Fred Davis — it seems incredible now that he was franchise-tagged by the Redskins in 2012, RG3’s rookie season — received an indefinite suspension from the league in the 2014 off-season. He sat out the year, and, despite signing with the Patriots after being reinstated in the 2015 off-season, never played in the NFL again.

The old CBA’s guidelines were much stricter than they will be from 2020 onward.

The old rules under the 2011 CBA

Under the former CBA, NFL players with no previous violations were tested once in the offseason. During the regular season, 10 players per team were randomly selected to be tested each week.

  • A positive test meant a referral to the substance abuse program
  • A second violation resulted in a fine of two game checks
  • a third violation was a fine of four game checks
  • a fourth violation was a four-game suspension
  • a fifth violation was a 10-game suspension
  • a sixth violation resulted in a one-year ban.

For this reason, fans have come to view known marijuana use as a “red flag” on a player. But those days may be gone for good.


Related:

The 5 O’Clock Club (29 June 17): Does the NFL need to change its stance on pot smoking?
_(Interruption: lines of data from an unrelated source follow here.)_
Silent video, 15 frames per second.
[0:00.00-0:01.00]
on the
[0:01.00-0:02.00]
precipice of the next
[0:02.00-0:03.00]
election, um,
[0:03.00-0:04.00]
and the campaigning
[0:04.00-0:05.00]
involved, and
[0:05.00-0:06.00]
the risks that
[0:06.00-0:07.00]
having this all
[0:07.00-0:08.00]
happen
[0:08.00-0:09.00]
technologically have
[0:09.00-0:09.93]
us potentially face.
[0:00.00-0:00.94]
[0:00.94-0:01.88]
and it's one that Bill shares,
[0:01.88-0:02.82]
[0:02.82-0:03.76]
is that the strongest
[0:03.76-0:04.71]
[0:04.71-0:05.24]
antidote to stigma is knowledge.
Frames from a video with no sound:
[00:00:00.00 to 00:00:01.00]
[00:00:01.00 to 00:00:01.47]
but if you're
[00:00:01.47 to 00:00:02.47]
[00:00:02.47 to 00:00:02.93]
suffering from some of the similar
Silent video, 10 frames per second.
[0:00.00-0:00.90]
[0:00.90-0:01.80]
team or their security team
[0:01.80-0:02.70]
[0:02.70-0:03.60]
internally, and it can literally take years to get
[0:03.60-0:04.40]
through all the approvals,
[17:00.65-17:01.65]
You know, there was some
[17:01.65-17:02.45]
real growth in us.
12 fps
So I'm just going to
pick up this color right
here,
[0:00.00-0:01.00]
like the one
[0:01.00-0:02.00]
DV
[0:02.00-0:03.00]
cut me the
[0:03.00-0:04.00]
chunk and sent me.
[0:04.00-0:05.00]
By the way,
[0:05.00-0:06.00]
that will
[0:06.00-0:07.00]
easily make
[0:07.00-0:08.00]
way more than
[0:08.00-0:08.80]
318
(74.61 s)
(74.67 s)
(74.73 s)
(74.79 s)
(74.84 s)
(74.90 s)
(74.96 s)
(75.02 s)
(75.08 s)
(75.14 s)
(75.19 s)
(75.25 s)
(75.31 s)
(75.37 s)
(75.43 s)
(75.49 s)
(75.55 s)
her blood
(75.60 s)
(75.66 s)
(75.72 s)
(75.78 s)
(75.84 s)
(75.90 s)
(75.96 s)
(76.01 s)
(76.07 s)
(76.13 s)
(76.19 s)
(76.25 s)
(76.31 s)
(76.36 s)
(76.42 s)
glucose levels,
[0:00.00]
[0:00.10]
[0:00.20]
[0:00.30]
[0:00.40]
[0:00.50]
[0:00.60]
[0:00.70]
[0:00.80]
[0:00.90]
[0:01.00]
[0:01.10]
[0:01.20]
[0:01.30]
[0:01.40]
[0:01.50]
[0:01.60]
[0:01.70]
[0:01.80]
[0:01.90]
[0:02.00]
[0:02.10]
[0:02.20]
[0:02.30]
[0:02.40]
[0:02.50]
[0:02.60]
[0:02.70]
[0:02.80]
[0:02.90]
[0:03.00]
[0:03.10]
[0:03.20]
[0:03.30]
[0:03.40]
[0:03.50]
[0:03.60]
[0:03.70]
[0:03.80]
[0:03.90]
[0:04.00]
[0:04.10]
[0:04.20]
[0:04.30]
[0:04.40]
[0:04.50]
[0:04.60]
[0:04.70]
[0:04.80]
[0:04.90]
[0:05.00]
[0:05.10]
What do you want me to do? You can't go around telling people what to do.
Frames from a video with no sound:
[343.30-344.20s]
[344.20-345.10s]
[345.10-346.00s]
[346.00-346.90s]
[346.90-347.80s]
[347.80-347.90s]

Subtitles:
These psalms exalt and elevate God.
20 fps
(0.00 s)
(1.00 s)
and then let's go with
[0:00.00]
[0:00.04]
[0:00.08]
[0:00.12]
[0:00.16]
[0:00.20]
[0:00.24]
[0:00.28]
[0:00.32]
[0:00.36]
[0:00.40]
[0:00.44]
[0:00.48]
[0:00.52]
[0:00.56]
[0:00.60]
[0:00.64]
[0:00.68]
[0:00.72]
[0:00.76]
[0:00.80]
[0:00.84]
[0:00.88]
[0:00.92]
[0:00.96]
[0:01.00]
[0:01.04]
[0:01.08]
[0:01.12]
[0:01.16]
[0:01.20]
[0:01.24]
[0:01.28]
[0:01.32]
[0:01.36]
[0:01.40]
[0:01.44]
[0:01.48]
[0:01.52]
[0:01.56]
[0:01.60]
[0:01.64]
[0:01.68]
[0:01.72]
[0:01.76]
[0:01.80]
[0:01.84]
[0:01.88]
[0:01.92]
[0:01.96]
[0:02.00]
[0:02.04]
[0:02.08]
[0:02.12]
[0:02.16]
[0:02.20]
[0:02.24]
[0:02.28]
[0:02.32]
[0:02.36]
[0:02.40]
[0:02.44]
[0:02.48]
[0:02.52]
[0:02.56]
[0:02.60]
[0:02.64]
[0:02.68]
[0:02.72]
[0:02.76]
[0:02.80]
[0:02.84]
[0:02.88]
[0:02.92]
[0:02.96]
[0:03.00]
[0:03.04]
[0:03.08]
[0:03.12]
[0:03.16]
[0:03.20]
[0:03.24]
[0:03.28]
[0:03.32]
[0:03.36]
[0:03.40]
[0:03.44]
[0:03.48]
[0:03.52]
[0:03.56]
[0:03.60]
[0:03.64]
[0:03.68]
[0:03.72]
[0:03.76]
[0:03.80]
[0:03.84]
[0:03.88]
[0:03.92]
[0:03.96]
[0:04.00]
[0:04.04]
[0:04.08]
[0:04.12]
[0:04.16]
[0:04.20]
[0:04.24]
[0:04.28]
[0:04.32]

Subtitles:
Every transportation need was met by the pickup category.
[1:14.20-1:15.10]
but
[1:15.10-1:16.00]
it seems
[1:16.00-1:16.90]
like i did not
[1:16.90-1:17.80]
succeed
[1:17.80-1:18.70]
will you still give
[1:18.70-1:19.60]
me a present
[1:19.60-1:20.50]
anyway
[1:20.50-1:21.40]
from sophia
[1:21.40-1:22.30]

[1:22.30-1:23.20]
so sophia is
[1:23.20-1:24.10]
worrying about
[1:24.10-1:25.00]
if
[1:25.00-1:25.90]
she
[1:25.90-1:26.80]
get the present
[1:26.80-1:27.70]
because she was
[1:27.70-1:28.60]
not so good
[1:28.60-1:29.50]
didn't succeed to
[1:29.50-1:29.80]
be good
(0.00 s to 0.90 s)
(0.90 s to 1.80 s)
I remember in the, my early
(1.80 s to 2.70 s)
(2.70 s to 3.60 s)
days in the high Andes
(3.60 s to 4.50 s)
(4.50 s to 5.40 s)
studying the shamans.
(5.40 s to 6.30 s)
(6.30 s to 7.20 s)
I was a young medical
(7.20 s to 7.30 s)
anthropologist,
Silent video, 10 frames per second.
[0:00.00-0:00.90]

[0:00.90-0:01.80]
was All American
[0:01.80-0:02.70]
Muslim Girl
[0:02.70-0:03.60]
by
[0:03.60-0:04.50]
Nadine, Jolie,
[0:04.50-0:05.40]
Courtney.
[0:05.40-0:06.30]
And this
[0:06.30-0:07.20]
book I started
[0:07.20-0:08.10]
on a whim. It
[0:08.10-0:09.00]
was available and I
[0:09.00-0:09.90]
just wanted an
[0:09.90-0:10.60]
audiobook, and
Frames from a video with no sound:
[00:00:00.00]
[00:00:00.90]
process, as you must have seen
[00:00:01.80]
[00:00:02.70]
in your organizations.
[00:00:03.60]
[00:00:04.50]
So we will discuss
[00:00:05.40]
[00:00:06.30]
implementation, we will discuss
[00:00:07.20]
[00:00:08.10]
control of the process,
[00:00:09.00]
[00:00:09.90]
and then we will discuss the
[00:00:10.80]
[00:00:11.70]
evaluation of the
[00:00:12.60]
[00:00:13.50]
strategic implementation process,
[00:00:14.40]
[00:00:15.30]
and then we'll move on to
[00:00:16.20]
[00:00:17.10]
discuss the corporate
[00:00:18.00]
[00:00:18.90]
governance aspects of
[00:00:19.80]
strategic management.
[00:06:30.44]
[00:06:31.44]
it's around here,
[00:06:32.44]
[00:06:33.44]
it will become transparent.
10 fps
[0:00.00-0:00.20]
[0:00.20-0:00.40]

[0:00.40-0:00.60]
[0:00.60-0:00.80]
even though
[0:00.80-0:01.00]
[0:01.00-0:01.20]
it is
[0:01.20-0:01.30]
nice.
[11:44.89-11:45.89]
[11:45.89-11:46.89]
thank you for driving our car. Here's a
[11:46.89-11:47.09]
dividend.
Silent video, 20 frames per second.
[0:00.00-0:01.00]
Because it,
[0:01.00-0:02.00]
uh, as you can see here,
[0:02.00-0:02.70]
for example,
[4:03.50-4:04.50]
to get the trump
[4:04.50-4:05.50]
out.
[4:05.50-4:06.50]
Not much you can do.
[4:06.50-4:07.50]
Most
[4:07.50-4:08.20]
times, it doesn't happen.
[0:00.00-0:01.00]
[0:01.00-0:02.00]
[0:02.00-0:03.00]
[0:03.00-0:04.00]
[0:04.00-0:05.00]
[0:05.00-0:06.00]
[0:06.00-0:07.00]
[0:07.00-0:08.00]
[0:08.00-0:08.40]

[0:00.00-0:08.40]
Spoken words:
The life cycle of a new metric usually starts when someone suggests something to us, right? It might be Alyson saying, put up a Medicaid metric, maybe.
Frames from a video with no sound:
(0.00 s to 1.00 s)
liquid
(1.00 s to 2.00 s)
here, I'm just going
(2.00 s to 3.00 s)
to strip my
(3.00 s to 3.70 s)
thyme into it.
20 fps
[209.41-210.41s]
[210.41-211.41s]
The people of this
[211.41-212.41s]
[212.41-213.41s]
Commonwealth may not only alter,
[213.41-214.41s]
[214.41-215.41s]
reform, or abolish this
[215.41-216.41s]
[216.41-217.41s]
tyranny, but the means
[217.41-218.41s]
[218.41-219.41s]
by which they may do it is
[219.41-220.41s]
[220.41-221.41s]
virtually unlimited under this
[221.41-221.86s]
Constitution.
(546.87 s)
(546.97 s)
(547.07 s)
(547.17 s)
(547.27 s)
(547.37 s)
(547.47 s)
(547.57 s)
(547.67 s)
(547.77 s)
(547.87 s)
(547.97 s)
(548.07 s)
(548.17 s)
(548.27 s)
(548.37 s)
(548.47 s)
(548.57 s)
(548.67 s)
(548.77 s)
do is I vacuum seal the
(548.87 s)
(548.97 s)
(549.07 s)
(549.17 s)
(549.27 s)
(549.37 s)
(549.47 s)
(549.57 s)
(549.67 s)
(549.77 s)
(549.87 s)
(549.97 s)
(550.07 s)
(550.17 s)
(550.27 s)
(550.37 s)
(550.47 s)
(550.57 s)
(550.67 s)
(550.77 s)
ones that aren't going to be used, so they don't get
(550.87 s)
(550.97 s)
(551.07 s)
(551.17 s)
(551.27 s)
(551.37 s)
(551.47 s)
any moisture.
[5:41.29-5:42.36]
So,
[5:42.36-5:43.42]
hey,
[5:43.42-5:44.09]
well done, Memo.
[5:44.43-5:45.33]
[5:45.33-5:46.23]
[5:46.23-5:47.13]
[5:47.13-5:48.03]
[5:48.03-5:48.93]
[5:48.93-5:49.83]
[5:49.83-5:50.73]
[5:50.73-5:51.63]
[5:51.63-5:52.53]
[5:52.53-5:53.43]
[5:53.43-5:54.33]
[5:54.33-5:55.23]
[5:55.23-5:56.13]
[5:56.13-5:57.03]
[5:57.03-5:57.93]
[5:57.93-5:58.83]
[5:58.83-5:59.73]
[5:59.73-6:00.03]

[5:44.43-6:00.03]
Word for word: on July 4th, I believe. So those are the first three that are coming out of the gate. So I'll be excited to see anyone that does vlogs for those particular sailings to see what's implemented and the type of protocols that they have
The new rules under the 2020 CBA

  • The new CBA will reduce the testing period from four months to the two weeks at the start of training camp.
  • A new threshold for a positive test will also be put in place, raising the allowed amount of THC from 35 nanograms to 150.
  • The league is moving away from a punishment approach and toward providing help for those that need it.
  • If a player tests positive during the two week stretch of training camp, his test is reviewed by a board of medical professionals that has been appointed by both the players and league. The board then decides if the player needs treatment.
  • The new CBA eliminates suspensions for positive marijuana tests.

What all these changes amount to is the elimination of marijuana use as a “red flag” with regard to player discipline, as players will no longer face suspensions as a result of personal use of marijuana uncovered by testing. Any given fan might see it as a red flag on character, but in a United States where the drug is increasingly being decriminalized, its use is no longer a threat to an NFL player’s livelihood, and no longer raises the possibility of the player missing games due to suspensions for marijuana use.